Elders – examples to the flock (5:3). These are men of good behavior, blameless, self-controlled, and holy (1 Timothy 3:2; Titus 1:7). They lead not only by the delegated authority which they receive from the Lord, but also by their Christ-like example. They are to conduct themselves in such a way that their speech, attitude, and conduct serve as a good model for other Christians to imitate. Godly examples are powerful!
Elders – under the Chief Shepherd (5:4). The Chief Shepherd is Jesus, also known as “that great Shepherd of the sheep” (Hebrews 13:20). Here is the reminder for all brothers who serve as elders: yes, the elders are over God’s flock, but at the same time they are under the authority of King Jesus. Though some overseers may be more active and assertive than others, no mere human should be designated as a congregations top/head pastor.

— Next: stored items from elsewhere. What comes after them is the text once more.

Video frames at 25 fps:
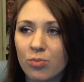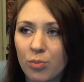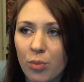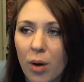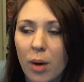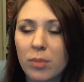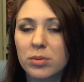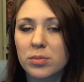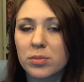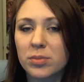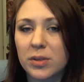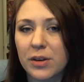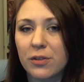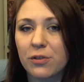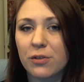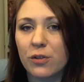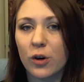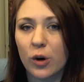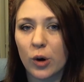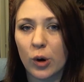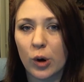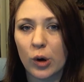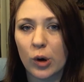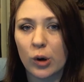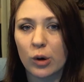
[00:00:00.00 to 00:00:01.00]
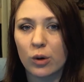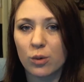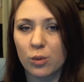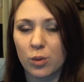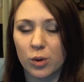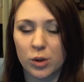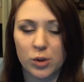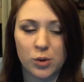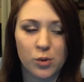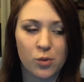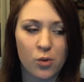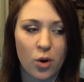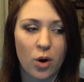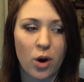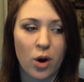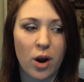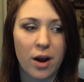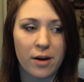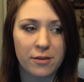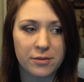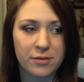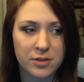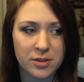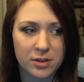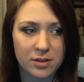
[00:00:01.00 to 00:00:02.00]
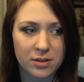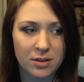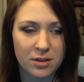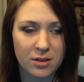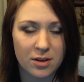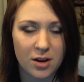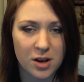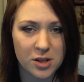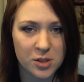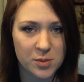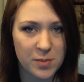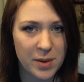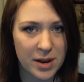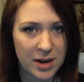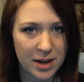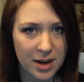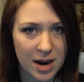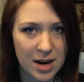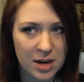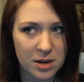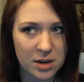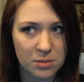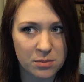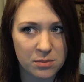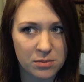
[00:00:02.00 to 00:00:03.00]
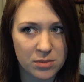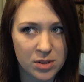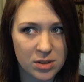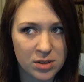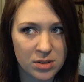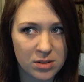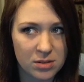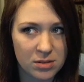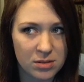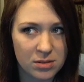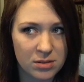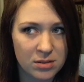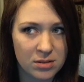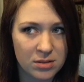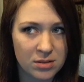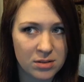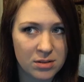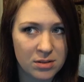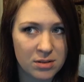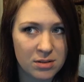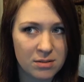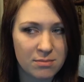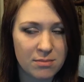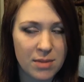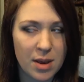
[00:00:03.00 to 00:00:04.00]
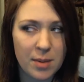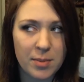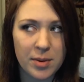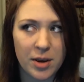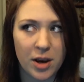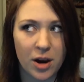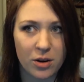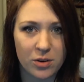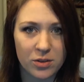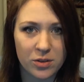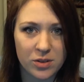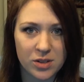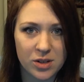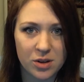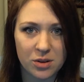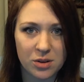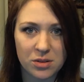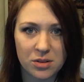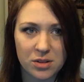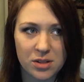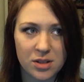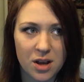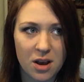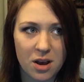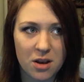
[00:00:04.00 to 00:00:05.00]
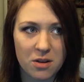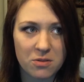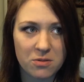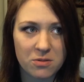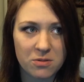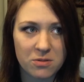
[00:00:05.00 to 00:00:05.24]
Probably for World of Warcraft cosmetic items. Maybe Hearthstone stuff.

Elders – they will be rewarded (5:4). If elders serve their Lord faithfully, He will reward them with “the crown of glory that does not fade away.” If they feel that their efforts are feeble and often go unappreciated by other saints, let the shepherds among us take heart in knowing that the Lord is not unmindful of their labor of love (Hebrews 6:10). In the darkest hours, do not lose heart, my brothers. Be encouraged in knowing that God sees your toil, that He hears your prayers, and that brothers and sisters appreciate your efforts to help them get to heaven.